Othón Abel Sibaja Suárez

 

Ya vamos a llegar a 100 días de gobierno tanto en el gobierno estatal como en los gobiernos municipales en el estado, sin duda las administraciones que les entregaron dejaron un caos y muchas deudas pendientes que es difícil dar los resultados, que quizá, muchos deseen dar en estos primeros tres meses al frente de la administración pública, pero no obstante pretextos no debe haber para tratar de dar los mejores resultados para los gobernados, al final ellos los llevaron a ese lugar.
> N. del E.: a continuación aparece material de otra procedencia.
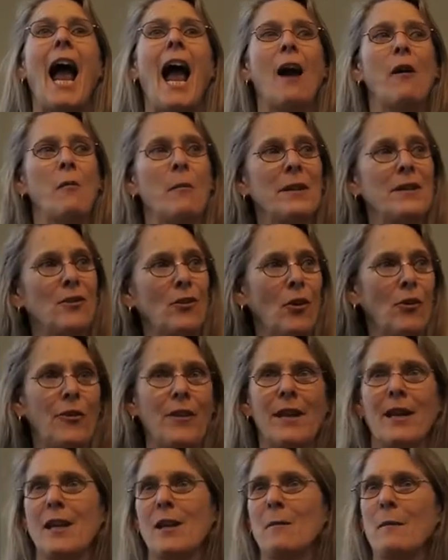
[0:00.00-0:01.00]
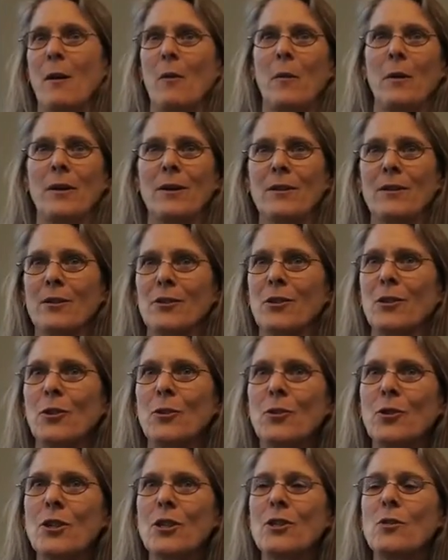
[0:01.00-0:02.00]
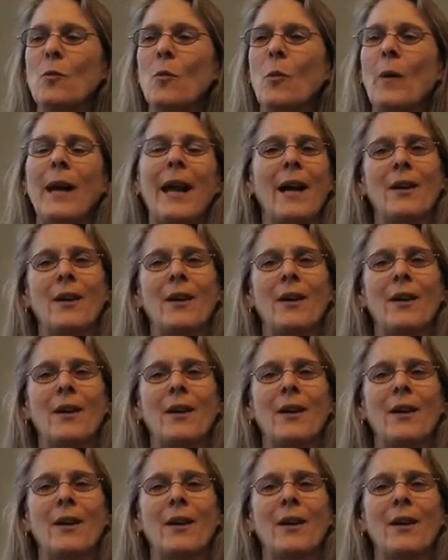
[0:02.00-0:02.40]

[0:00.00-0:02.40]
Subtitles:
and we start thinking about what are the solutions,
Y una de las situaciones que están marcando a las administraciones actuales es, sino todos, si en su mayoría los empleados de confianza, esos que creen que por ser de la línea política de su jefe inmediato nadie puede decir o hacer nada en su contra. A pesar que en la actualidad se han creado políticas que han mejorado el servicio en muchas instituciones públicas, tratando de erradicar este problema de años, la “burocracia”. Sin embargo todavía existen servidores públicos que prestan una mala atención, creyendo ser dueños eternos de los puestos que ocupan. Cuando los cargos públicos son pasajeros y hay que trabajar con toda la responsabilidad y honestidad, sin duda alguna.

A contrario de los malos elementos que están al frente de los ayuntamientos u oficinas del gobierno del estado. Existen quienes realmente merecen estar ahí donde las diferentes masas que necesitan de tal o cual servicio son bien atendidos. Ellos brindan una excelente atención y están pendientes de que el gobernado se lleve una buena imagen donde prestan sus servicios. Lo malo que son pocos los que reconocen que en cualquier momento se terminará su relación laboral y lo que queda es la gran amistad con las personas a las que eficiente y eficazmente sirvieron.
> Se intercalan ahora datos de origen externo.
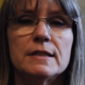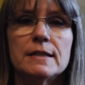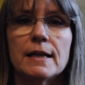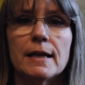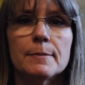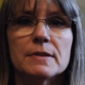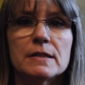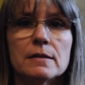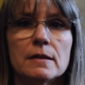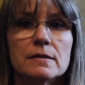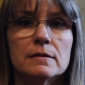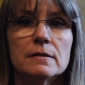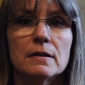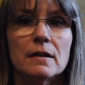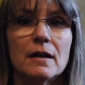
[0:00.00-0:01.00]
stamps
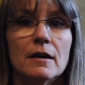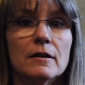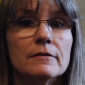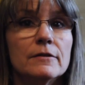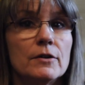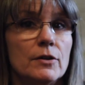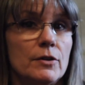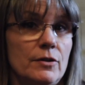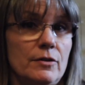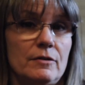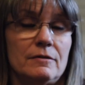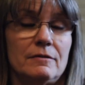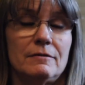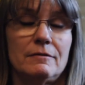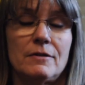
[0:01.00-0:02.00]
doesn't cover
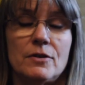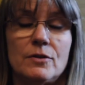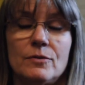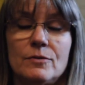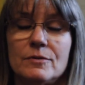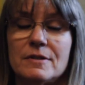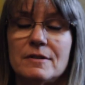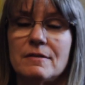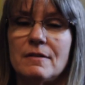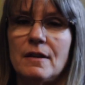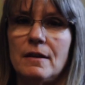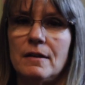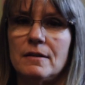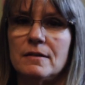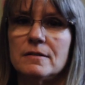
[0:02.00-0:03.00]
those
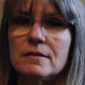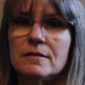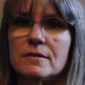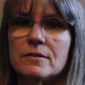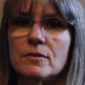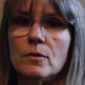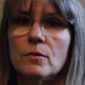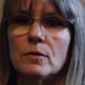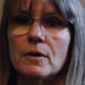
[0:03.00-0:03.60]
things. So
Ojala aquel servidor público por elección popular sepa tener a su alrededor gente que lo ayude, no que lo perjudique, porque muchas veces ese particular o su jefe de oficina en vez de dar una solución en su ausencia o tratar al gobernado de manera correcta, los trata con la punta del pie y hay que tener cuidado y más ahora que los presidentes municipales y diputados locales tendrán la oportunidad de reelegirse y aun se haya ganado la elección del año pasado por un margen amplio, a partir de su toma de protesta empiezan de cero y deben sembrar para cosechar en el 2018. No se diga aquel que gano por un marguen estrecho. Pero ya veremos aquellos que sirvieron negativamente, con arrogancia, sin respeto y como vulgarmente se les dio la gana, en diciembre del 2018, si no ganan la reelección, tendrán  miedo de perder su empleo ya que su ego les impide verse de nuevo como un ciudadano común y corriente perteneciente a la masa en la que todos estamos.

Ya que el “poder político”, el puesto grande o alto, la bonita oficina, las relaciones sociales con autoridades, jefes y grupos importantes de la sociedad, en algún momento tienen que terminar. Porque así es la Ley de la vida. Ojala lo entiendan algunos empleados de confianza que son eso empleados y los impuestos de donde salen sus sueldos son de los que tratan mal en su empleo. Pero como siempre amigo lector, usted tiene la última palabra al respecto.